Ao senhor

Antoninho Marmo Trevisan

Trevisan Auditores

Rio de Janeiro, 8 de abril de 2002

Prezado Antoninho,

 

Foi com tristeza e decepção que li a “carta ao leitor”, intitulada “Contadores e auditores na guilhotina”, no número mais recente (n. 163, ano XV) da sua Revista Trevisan, que recebo regularmente por gentileza, ou por descuido. O texto começa como se segue:

 

“Certa feita, um ex-presidente do Banco Central acusou os contabilistas de serem responsáveis pela inflação no Brasil. Desconhecendo a essência e a aplicação nos negócios do princípio das partidas dobradas ... dizia ele que o tal princípio contábil levava ingênuos deputados a votarem um orçamento público que acreditavam prudente. E mais, induzia a mídia a crer que não se operava com déficits e que o orçamento era equilibrado”

 

Tive de recorrer a arquivos para recuperar um artigo meu (“Abaixo a repressão fiscal”), escrito para o Estadão em 4 de abril de 1999, 3 anos atrás (em anexo, para recordar, com o trecho que lhe incomodou em itálicos) que provocou um artigo seu para a Carta Capital na edição de 28 de abril de 1999, intitulado "Luca Paciolo e Gustavo Franco". Eu mesmo escrevi não apenas uma, mas duas respostas para a Carta Capital, um delas anexa, “Trevisan e o déficit orçamentário”, originalmente de 2 de agosto de 1999, está reproduzida adiante.

 

Eu estou com dificuldades para acreditar que de nosso diálogo, ou “polêmica”, de 3 anos atrás, não tenha lhe servido para coisa alguma. Apenas desta forma eu compreenderia o trecho acima. Vejo que de nada adiantou dialogar, explicar e argumentar. Que tolice dizer que acusei os contabilistas pela inflação ! Que tolice me acusar de desconhecer partidas dobradas ! Francamente, admito que o amigo possa acreditar ter idéias melhores que as minhas no campo econômico, ou cambial, é seu direito, mas tomar-me como ignorante diante de seus leitores é ofensivo e indigno da sua inteligência.

 

Minha decepção é ainda maior pois enganei-me redondamente ao achar que havíamos, afinal, chegado a um consenso.

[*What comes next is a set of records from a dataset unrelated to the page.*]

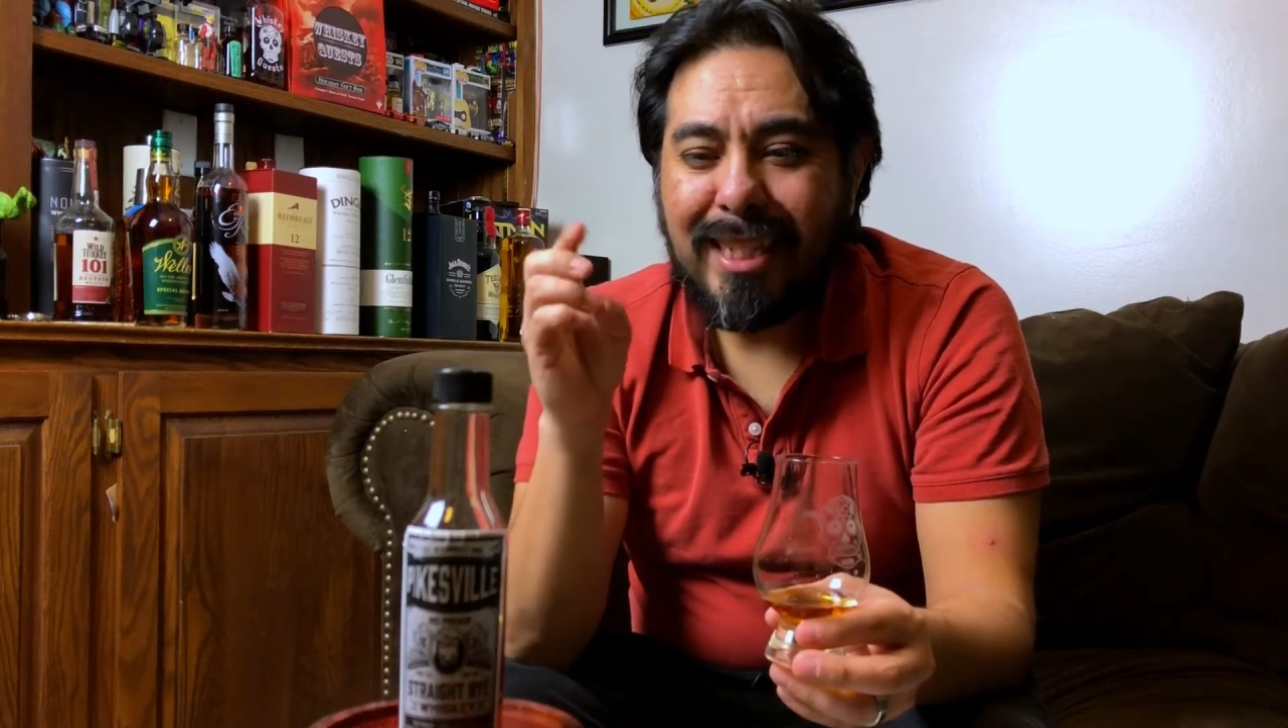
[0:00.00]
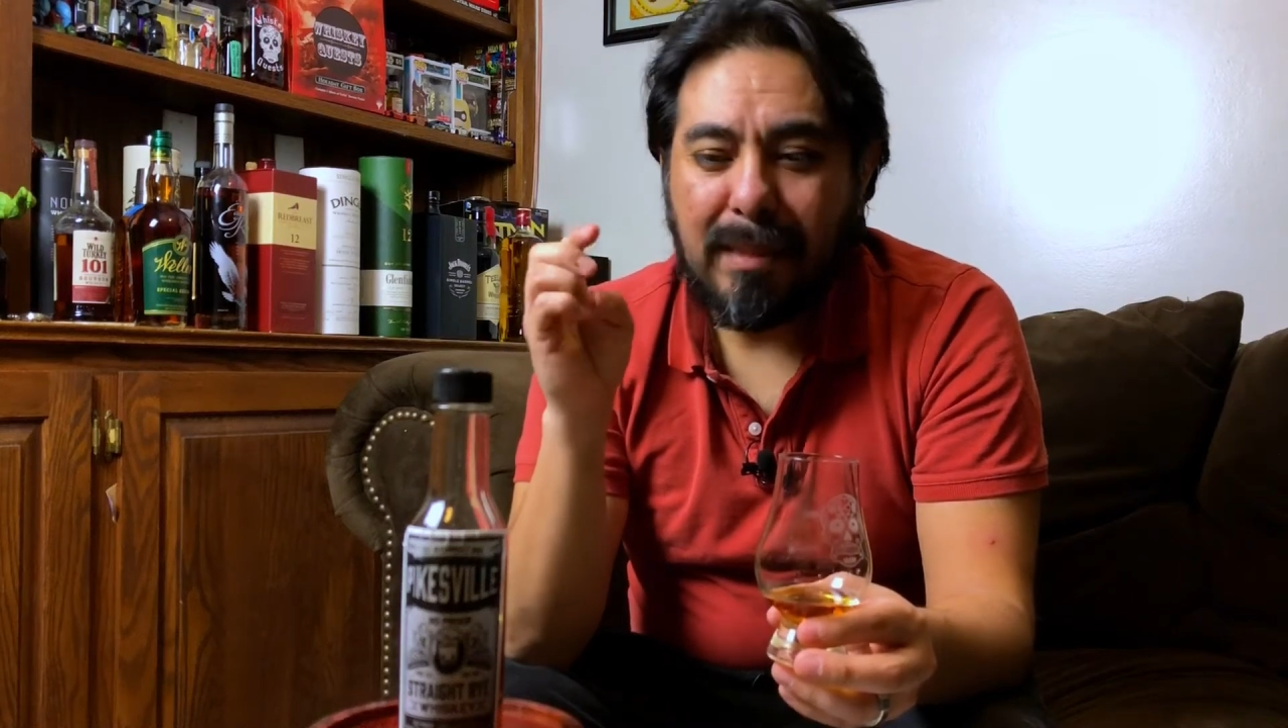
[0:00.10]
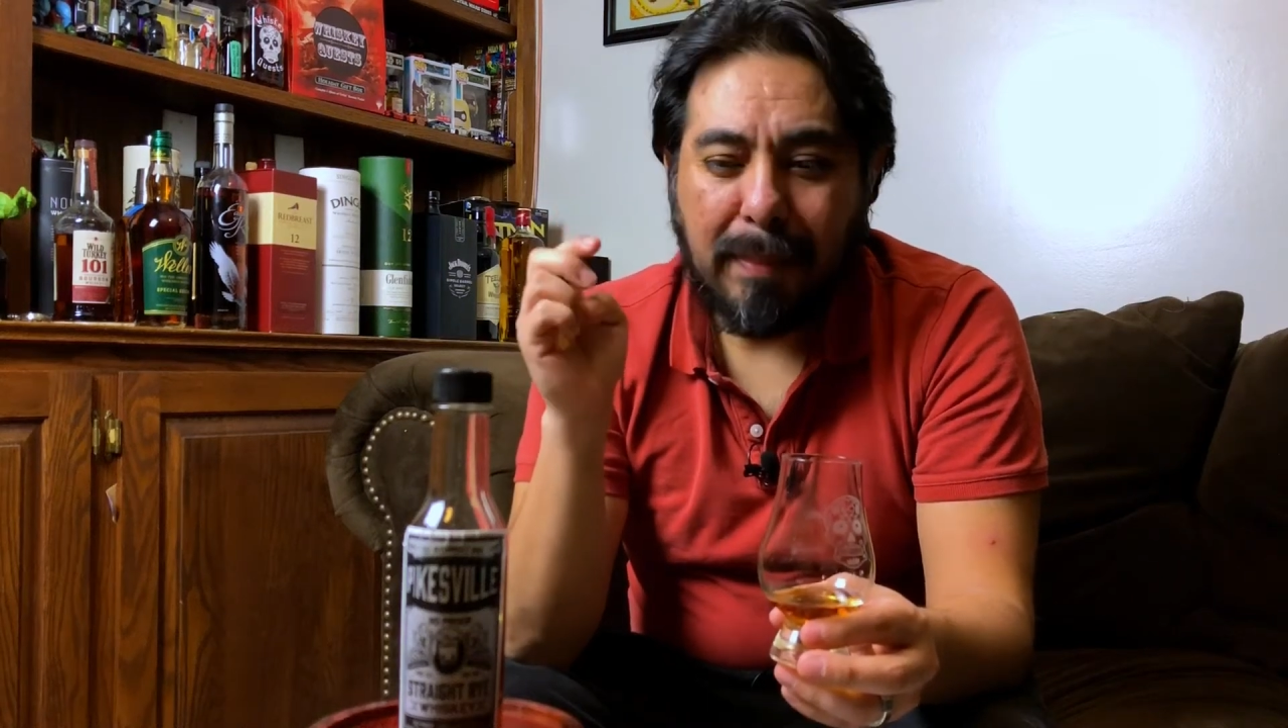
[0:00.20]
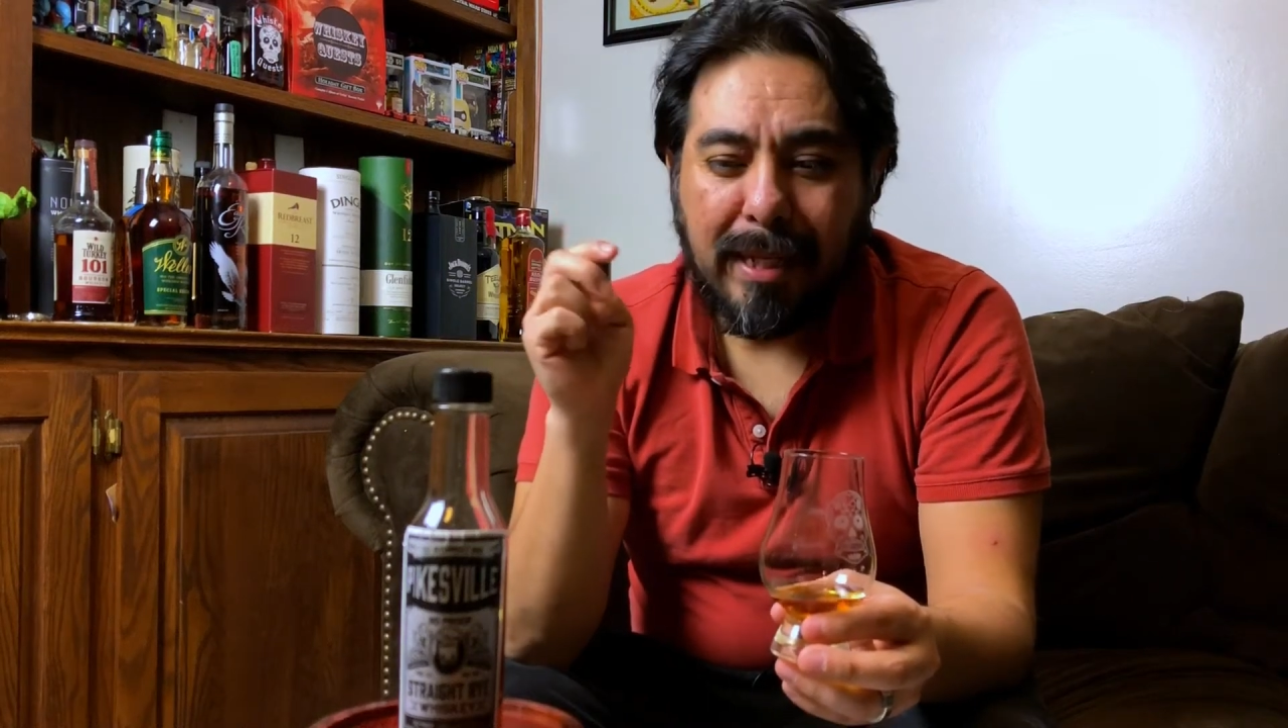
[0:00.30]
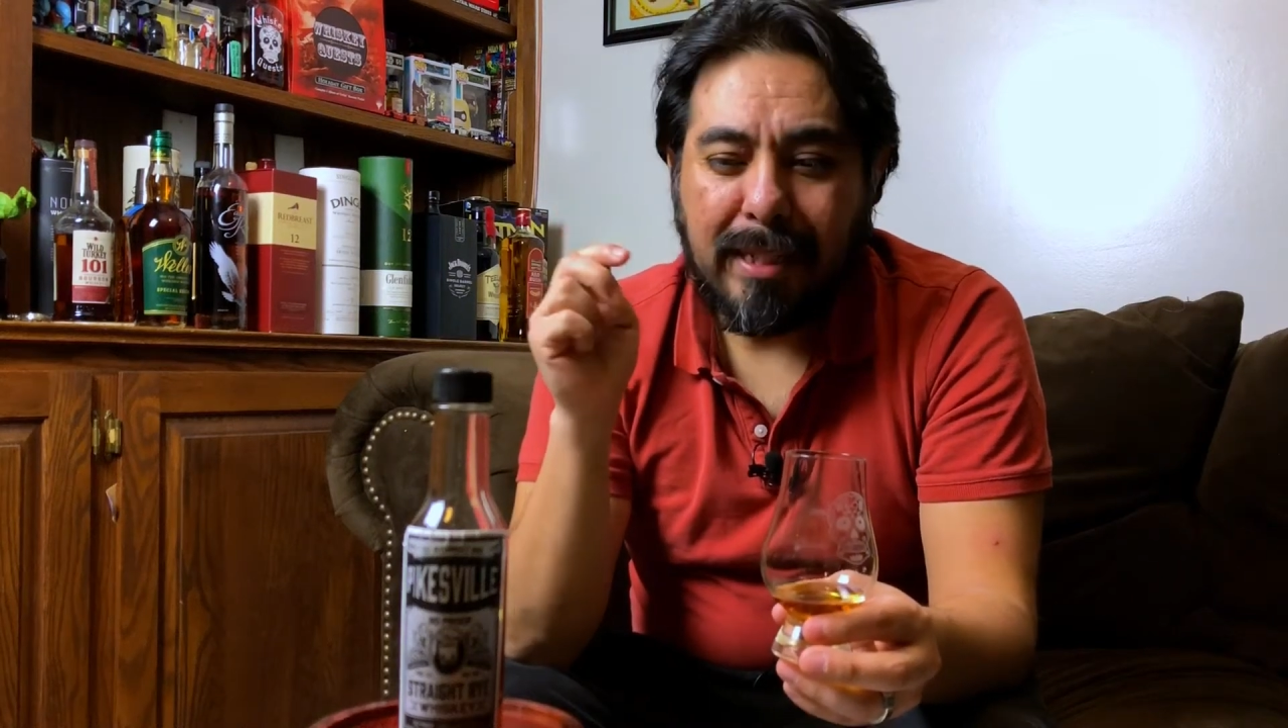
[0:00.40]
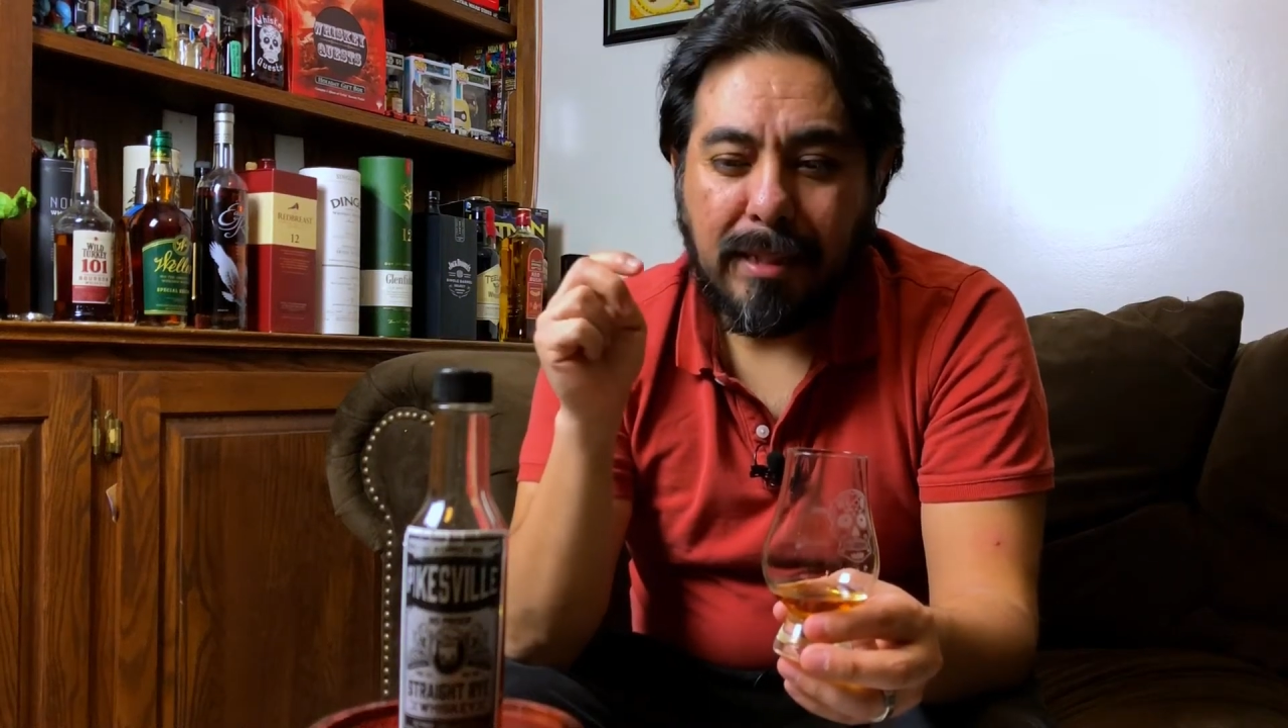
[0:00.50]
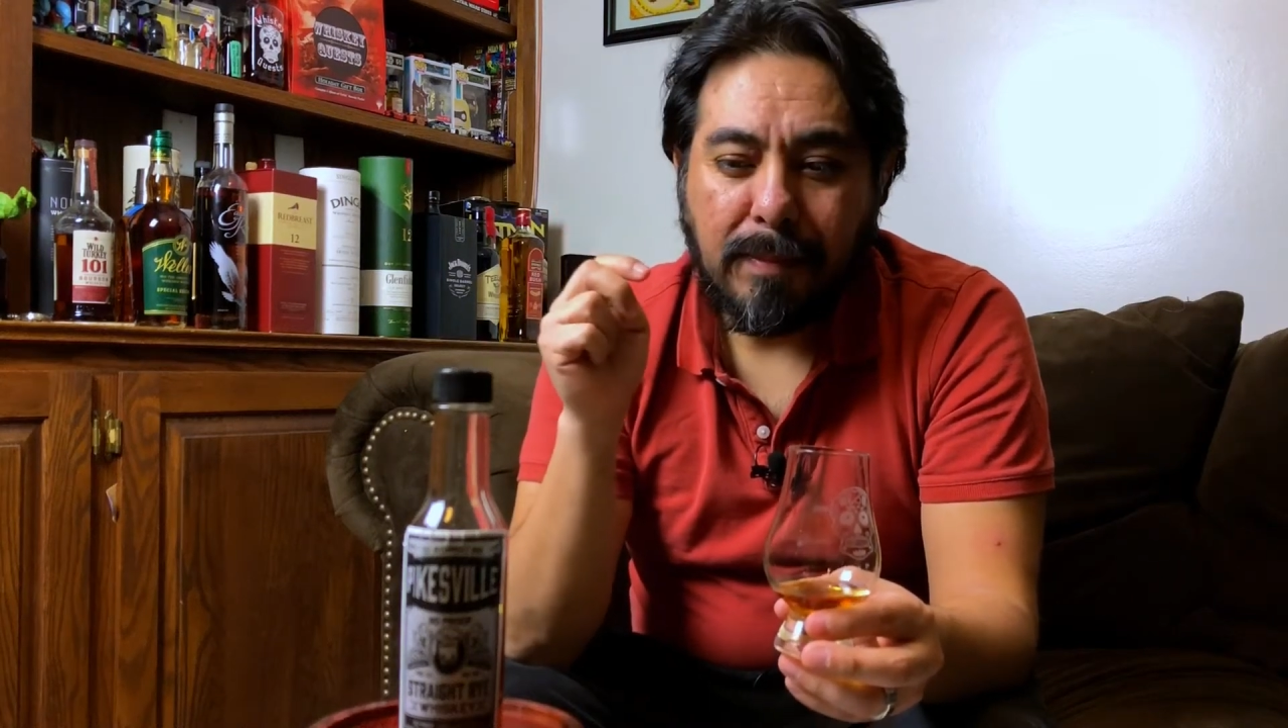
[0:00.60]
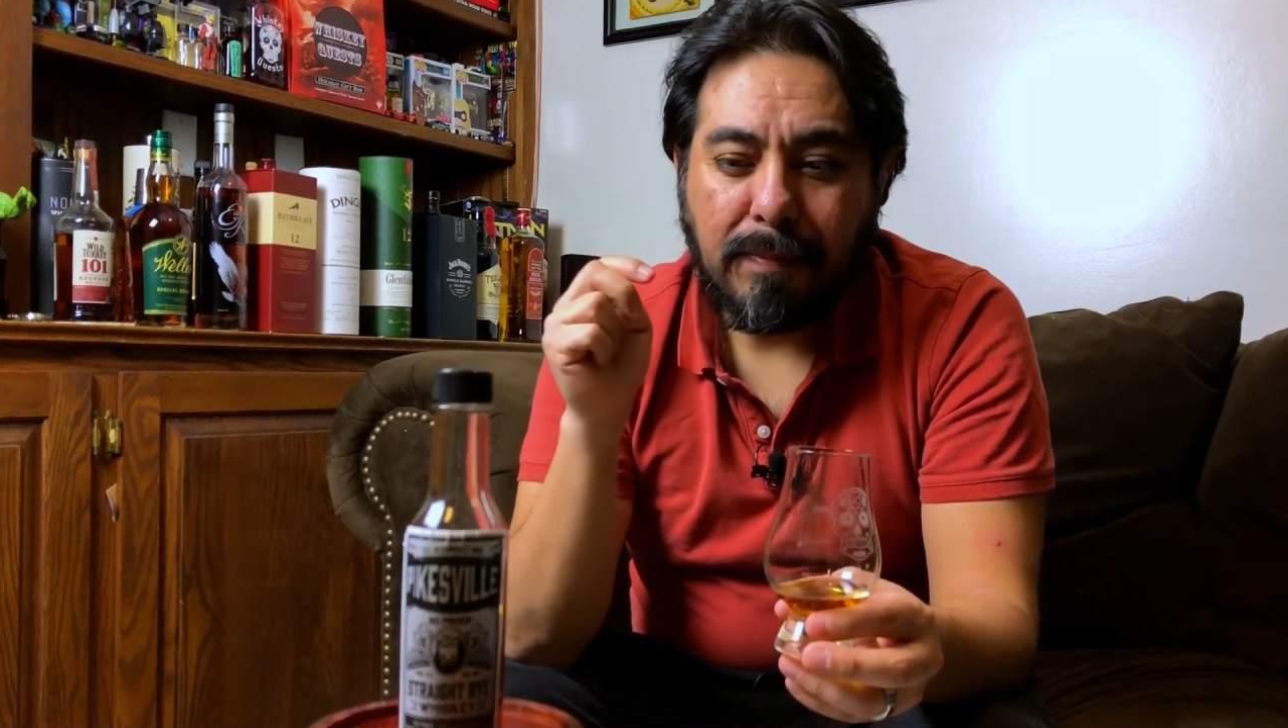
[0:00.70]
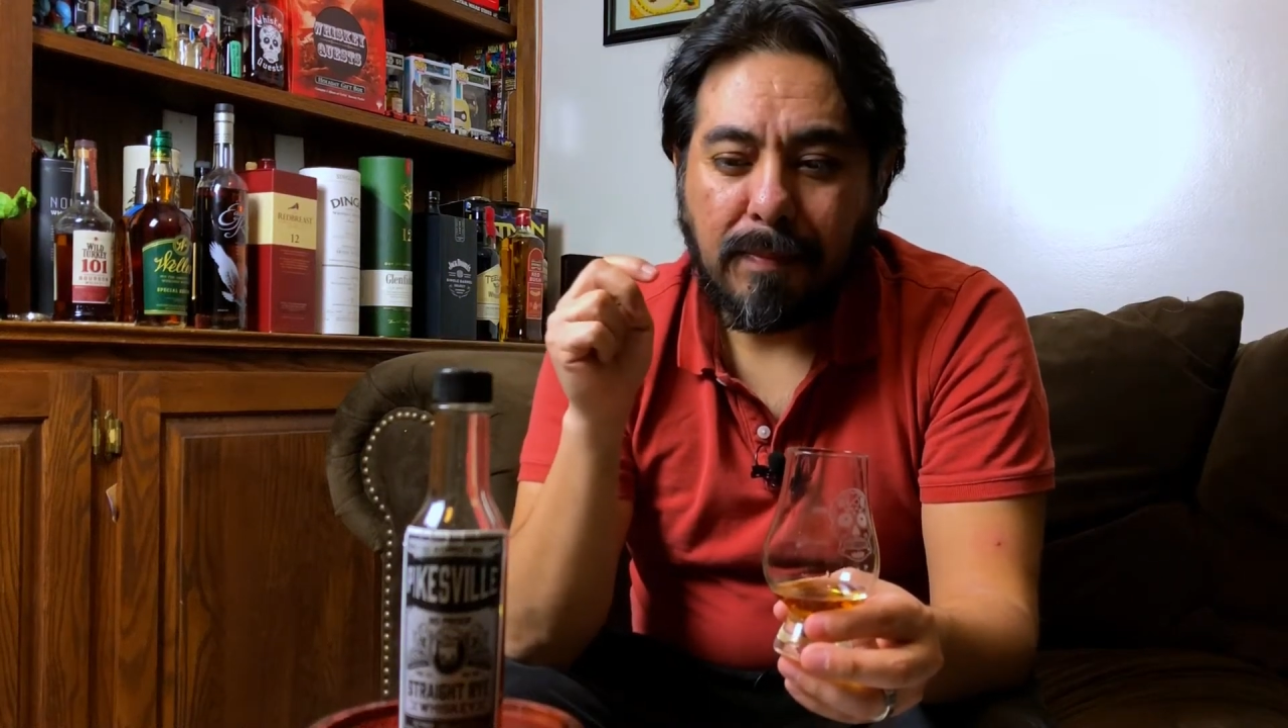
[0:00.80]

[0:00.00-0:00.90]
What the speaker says: spice.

Nossa “polêmica” acabou com festejos recíprocos, e agora vejo agora que era falso seu aparente convencimento, e que sua falta de vontade de continuar debatendo não era sintoma de esgotamento do assunto, ou convergência de pontos de vista, mas da sua absoluta incapacidade de seguir argumentando. Não é tão sério perder uma discussão, ver-se forçado a reconhecer um erro, como lhe aconteceu, pois acontece com qualquer pessoa que disponha de opinião e caráter. Lamentável mesmo é fingir-se indiferente ou desinteressado, sair de fininho de um debate perdido para, 3 anos depois, voltar ao assunto pelas costas.

 

 Lembro-me que, na ocasião, um de seus argumentos era o de que seus colegas contabilistas estavam ofendidos com meu artigo e que sua postura era apenas para responder a este seu público específico. Pois bem, posso sentir o mesmo problema agora: uma gracinha sem graça, e sem fundamento na Verdade, a fim de divertir seus amigos contabilistas. Não é digno de sua estatura profissional fazer proselitismo faltando respeito com a Verdade e comigo pessoalmente.

 

Como não estou preocupado com seu público e não me interessa prosseguir esse nosso diálogo de surdos em nenhum outro foro, apenas escrevo para registrar que não passou desapercebida a desfeita. Os poucos amigos comuns, todavia, pessoas que trabalharam conosco e que têm condições de olhar os dois lados, estes eu acho que devem se interessar por este diálogo. Para estes remeto cópias dessa tertúlia, para seu divertimento ou consternação.